## What you will do
An exact transcription of all the records, free of pictures, is the expected answer.

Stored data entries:
━━━━━━━━━━
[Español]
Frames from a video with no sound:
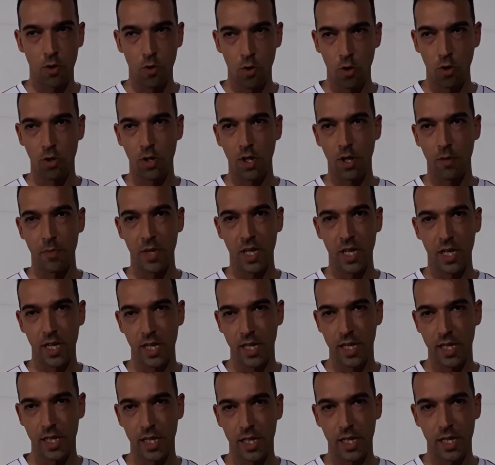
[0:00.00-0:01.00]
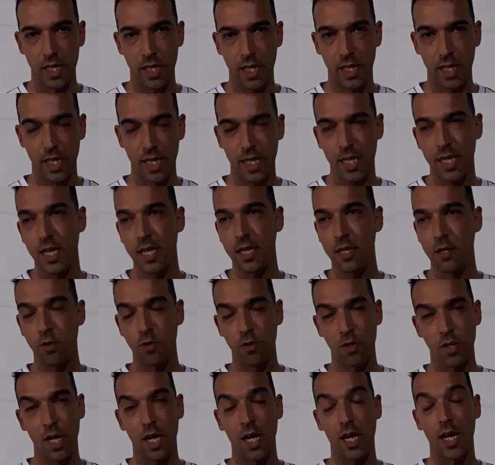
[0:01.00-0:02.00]
Luego también
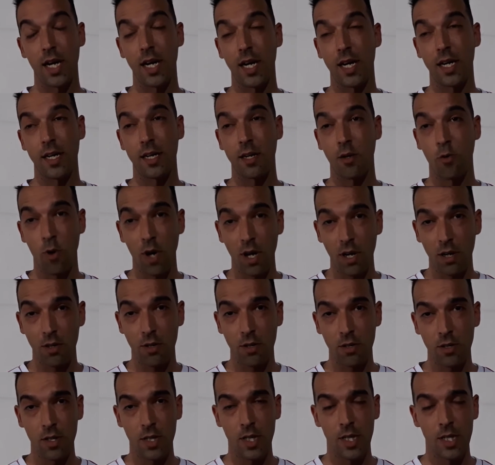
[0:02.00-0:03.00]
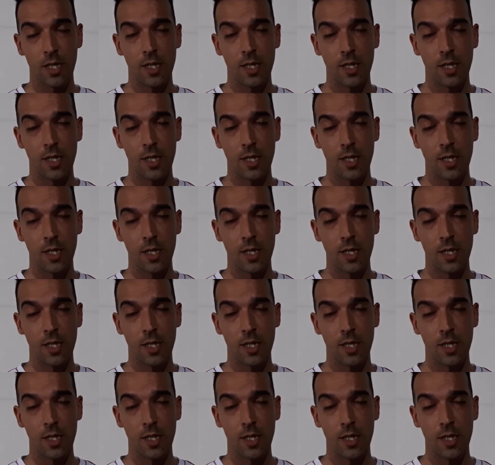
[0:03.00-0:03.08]
contra Juanjo,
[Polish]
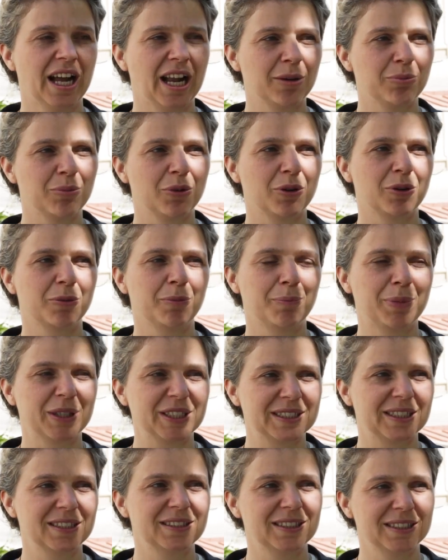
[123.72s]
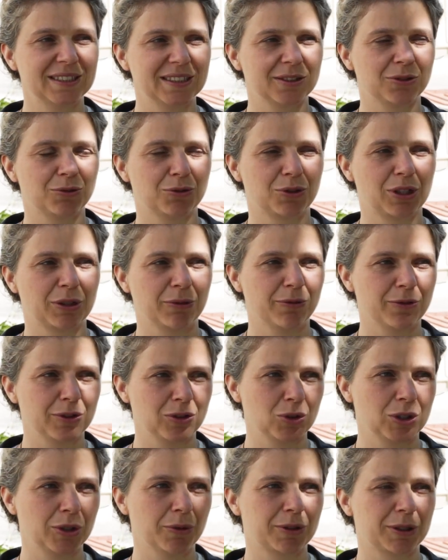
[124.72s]
albo pestycydy, które w
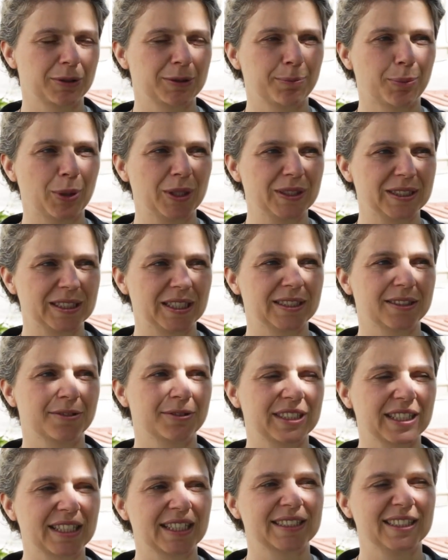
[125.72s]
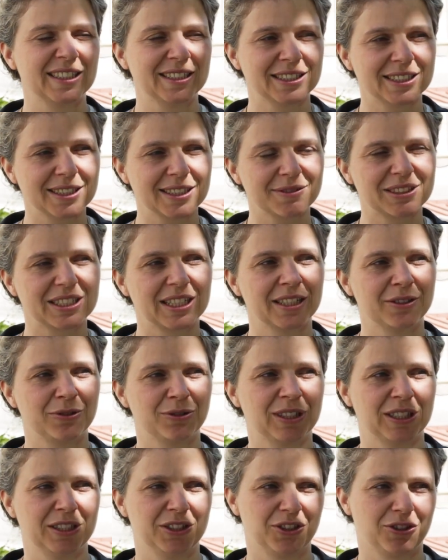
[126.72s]
Unii Europejskiej są zakazane ze
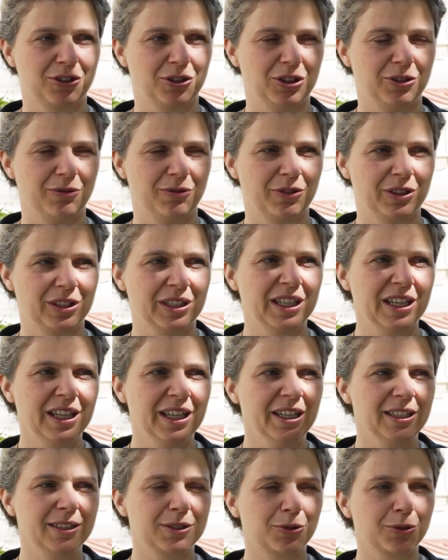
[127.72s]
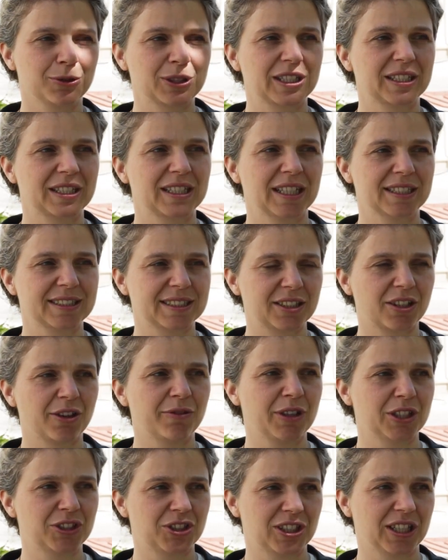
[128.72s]
względu na ich szkodliwy skutek dla
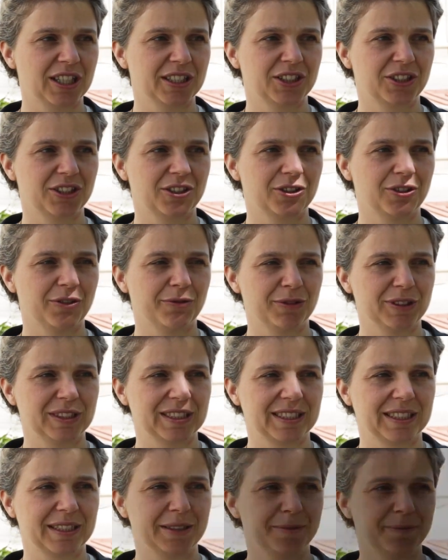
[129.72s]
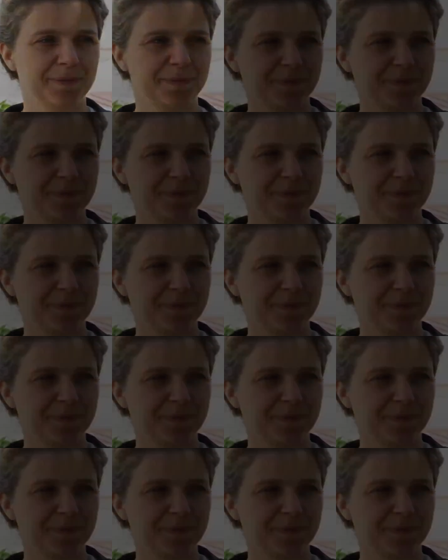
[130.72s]
zdrowia czy dla środowiska.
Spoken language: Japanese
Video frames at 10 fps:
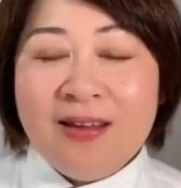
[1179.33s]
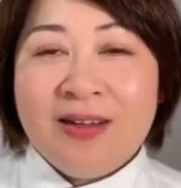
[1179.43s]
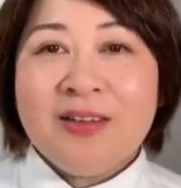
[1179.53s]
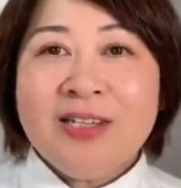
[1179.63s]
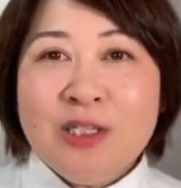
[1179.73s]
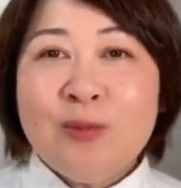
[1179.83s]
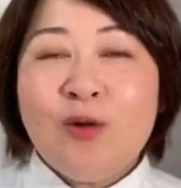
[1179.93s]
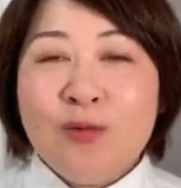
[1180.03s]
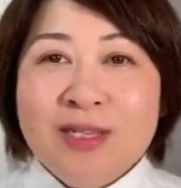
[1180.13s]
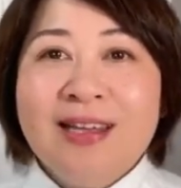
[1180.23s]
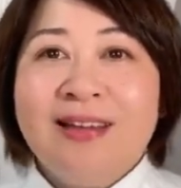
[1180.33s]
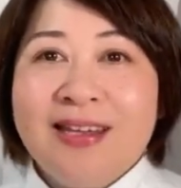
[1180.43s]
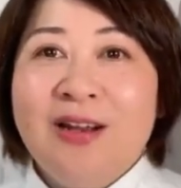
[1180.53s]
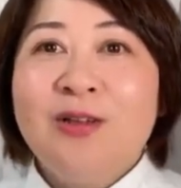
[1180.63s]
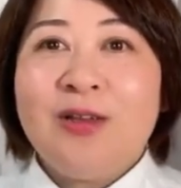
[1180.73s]
あの私もお店やっ
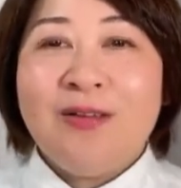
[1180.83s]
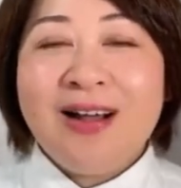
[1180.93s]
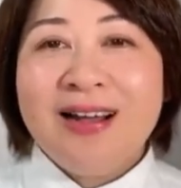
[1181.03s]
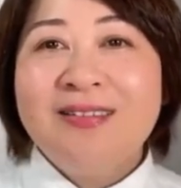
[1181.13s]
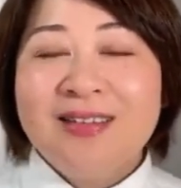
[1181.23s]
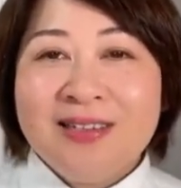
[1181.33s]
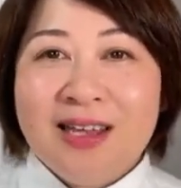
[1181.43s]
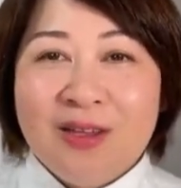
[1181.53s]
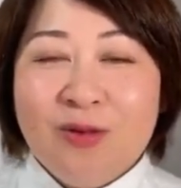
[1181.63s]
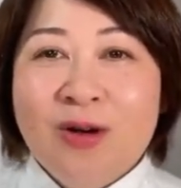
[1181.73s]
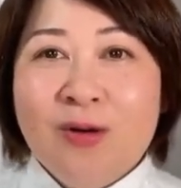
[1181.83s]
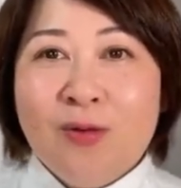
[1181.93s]
てるのでわかるんですけど、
━━━━━━━━━━
## Exercise response
[Español]
Frames from a video with no sound:
[0:00.00-0:01.00]
[0:01.00-0:02.00]
Luego también
[0:02.00-0:03.00]
[0:03.00-0:03.08]
contra Juanjo,
[Polish]
[123.72s]
[124.72s]
albo pestycydy, które w
[125.72s]
[126.72s]
Unii Europejskiej są zakazane ze
[127.72s]
[128.72s]
względu na ich szkodliwy skutek dla
[129.72s]
[130.72s]
zdrowia czy dla środowiska.
Spoken language: Japanese
Video frames at 10 fps:
[1179.33s]
[1179.43s]
[1179.53s]
[1179.63s]
[1179.73s]
[1179.83s]
[1179.93s]
[1180.03s]
[1180.13s]
[1180.23s]
[1180.33s]
[1180.43s]
[1180.53s]
[1180.63s]
[1180.73s]
あの私もお店やっ
[1180.83s]
[1180.93s]
[1181.03s]
[1181.13s]
[1181.23s]
[1181.33s]
[1181.43s]
[1181.53s]
[1181.63s]
[1181.73s]
[1181.83s]
[1181.93s]
てるのでわかるんですけど、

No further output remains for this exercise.